▼▼▼
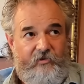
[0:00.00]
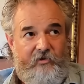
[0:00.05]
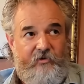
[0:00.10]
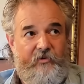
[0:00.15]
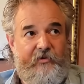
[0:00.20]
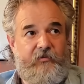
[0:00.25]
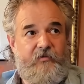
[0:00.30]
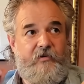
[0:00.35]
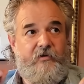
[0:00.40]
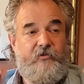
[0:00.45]
of the
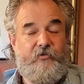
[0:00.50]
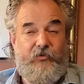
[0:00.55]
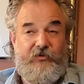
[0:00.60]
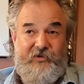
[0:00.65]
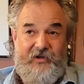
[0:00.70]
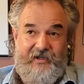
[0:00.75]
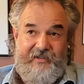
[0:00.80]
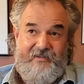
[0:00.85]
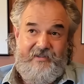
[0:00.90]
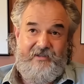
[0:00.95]
universe,
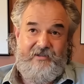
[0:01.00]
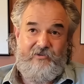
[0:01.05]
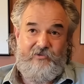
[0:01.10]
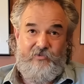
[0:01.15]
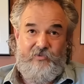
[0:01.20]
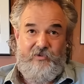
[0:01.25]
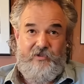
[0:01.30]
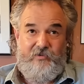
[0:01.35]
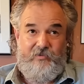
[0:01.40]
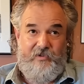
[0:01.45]
which I think is
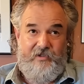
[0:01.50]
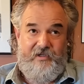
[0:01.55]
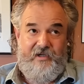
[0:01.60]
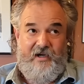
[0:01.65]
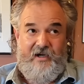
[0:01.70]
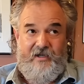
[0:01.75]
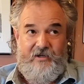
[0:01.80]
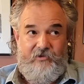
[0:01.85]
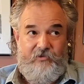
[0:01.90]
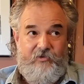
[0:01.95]
really what
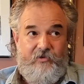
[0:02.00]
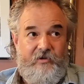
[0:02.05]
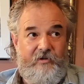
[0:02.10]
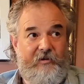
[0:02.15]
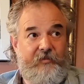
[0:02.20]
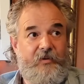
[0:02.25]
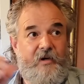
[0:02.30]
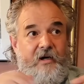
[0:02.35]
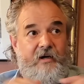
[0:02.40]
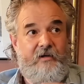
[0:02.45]
God is
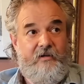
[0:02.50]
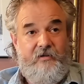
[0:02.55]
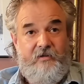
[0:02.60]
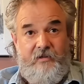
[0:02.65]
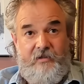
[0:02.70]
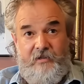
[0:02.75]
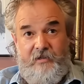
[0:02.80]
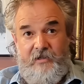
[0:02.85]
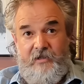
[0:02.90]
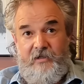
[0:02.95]
all about.
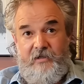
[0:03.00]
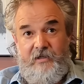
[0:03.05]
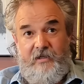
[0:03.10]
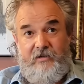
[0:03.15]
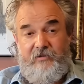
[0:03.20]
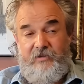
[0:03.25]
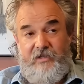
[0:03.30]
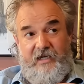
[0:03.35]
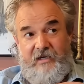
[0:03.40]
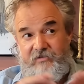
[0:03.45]

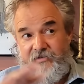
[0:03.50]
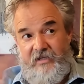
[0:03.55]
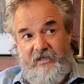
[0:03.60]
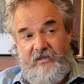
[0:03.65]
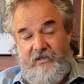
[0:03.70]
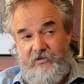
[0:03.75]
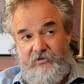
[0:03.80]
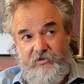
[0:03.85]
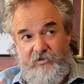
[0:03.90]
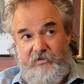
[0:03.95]
I don't think it has
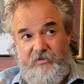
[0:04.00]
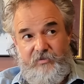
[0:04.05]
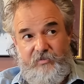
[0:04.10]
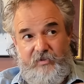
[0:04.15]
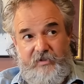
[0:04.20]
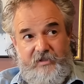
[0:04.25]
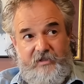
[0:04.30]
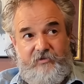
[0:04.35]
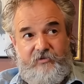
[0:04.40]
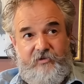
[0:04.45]
anything to do with
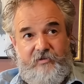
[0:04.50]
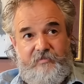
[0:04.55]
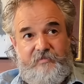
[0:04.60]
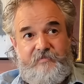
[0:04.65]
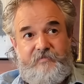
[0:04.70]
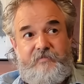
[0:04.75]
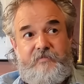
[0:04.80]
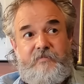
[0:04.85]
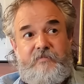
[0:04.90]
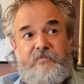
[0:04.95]
religion.
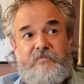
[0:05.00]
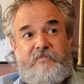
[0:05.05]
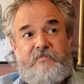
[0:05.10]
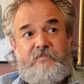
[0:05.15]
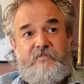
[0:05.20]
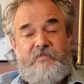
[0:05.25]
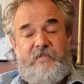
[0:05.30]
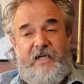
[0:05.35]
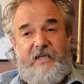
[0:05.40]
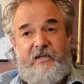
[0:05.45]

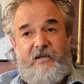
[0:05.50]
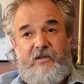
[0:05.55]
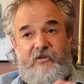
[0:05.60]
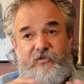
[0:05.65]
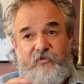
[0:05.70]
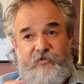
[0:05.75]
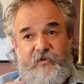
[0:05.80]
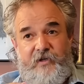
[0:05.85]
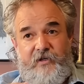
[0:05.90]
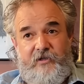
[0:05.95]
And in
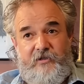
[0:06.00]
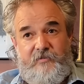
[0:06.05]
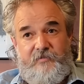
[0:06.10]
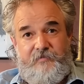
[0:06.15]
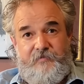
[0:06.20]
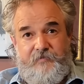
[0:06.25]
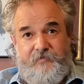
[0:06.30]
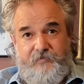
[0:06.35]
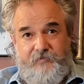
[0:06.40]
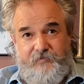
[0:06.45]
this
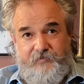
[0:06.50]
film,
▲▲▲
### EXERCISE INSTRUCTIONS
An exact retyping of the material, minus the pictures, is the required answer.

### RESULT FOR THIS EXERCISE
[0:00.00]
[0:00.05]
[0:00.10]
[0:00.15]
[0:00.20]
[0:00.25]
[0:00.30]
[0:00.35]
[0:00.40]
[0:00.45]
of the
[0:00.50]
[0:00.55]
[0:00.60]
[0:00.65]
[0:00.70]
[0:00.75]
[0:00.80]
[0:00.85]
[0:00.90]
[0:00.95]
universe,
[0:01.00]
[0:01.05]
[0:01.10]
[0:01.15]
[0:01.20]
[0:01.25]
[0:01.30]
[0:01.35]
[0:01.40]
[0:01.45]
which I think is
[0:01.50]
[0:01.55]
[0:01.60]
[0:01.65]
[0:01.70]
[0:01.75]
[0:01.80]
[0:01.85]
[0:01.90]
[0:01.95]
really what
[0:02.00]
[0:02.05]
[0:02.10]
[0:02.15]
[0:02.20]
[0:02.25]
[0:02.30]
[0:02.35]
[0:02.40]
[0:02.45]
God is
[0:02.50]
[0:02.55]
[0:02.60]
[0:02.65]
[0:02.70]
[0:02.75]
[0:02.80]
[0:02.85]
[0:02.90]
[0:02.95]
all about.
[0:03.00]
[0:03.05]
[0:03.10]
[0:03.15]
[0:03.20]
[0:03.25]
[0:03.30]
[0:03.35]
[0:03.40]
[0:03.45]

[0:03.50]
[0:03.55]
[0:03.60]
[0:03.65]
[0:03.70]
[0:03.75]
[0:03.80]
[0:03.85]
[0:03.90]
[0:03.95]
I don't think it has
[0:04.00]
[0:04.05]
[0:04.10]
[0:04.15]
[0:04.20]
[0:04.25]
[0:04.30]
[0:04.35]
[0:04.40]
[0:04.45]
anything to do with
[0:04.50]
[0:04.55]
[0:04.60]
[0:04.65]
[0:04.70]
[0:04.75]
[0:04.80]
[0:04.85]
[0:04.90]
[0:04.95]
religion.
[0:05.00]
[0:05.05]
[0:05.10]
[0:05.15]
[0:05.20]
[0:05.25]
[0:05.30]
[0:05.35]
[0:05.40]
[0:05.45]

[0:05.50]
[0:05.55]
[0:05.60]
[0:05.65]
[0:05.70]
[0:05.75]
[0:05.80]
[0:05.85]
[0:05.90]
[0:05.95]
And in
[0:06.00]
[0:06.05]
[0:06.10]
[0:06.15]
[0:06.20]
[0:06.25]
[0:06.30]
[0:06.35]
[0:06.40]
[0:06.45]
this
[0:06.50]
film,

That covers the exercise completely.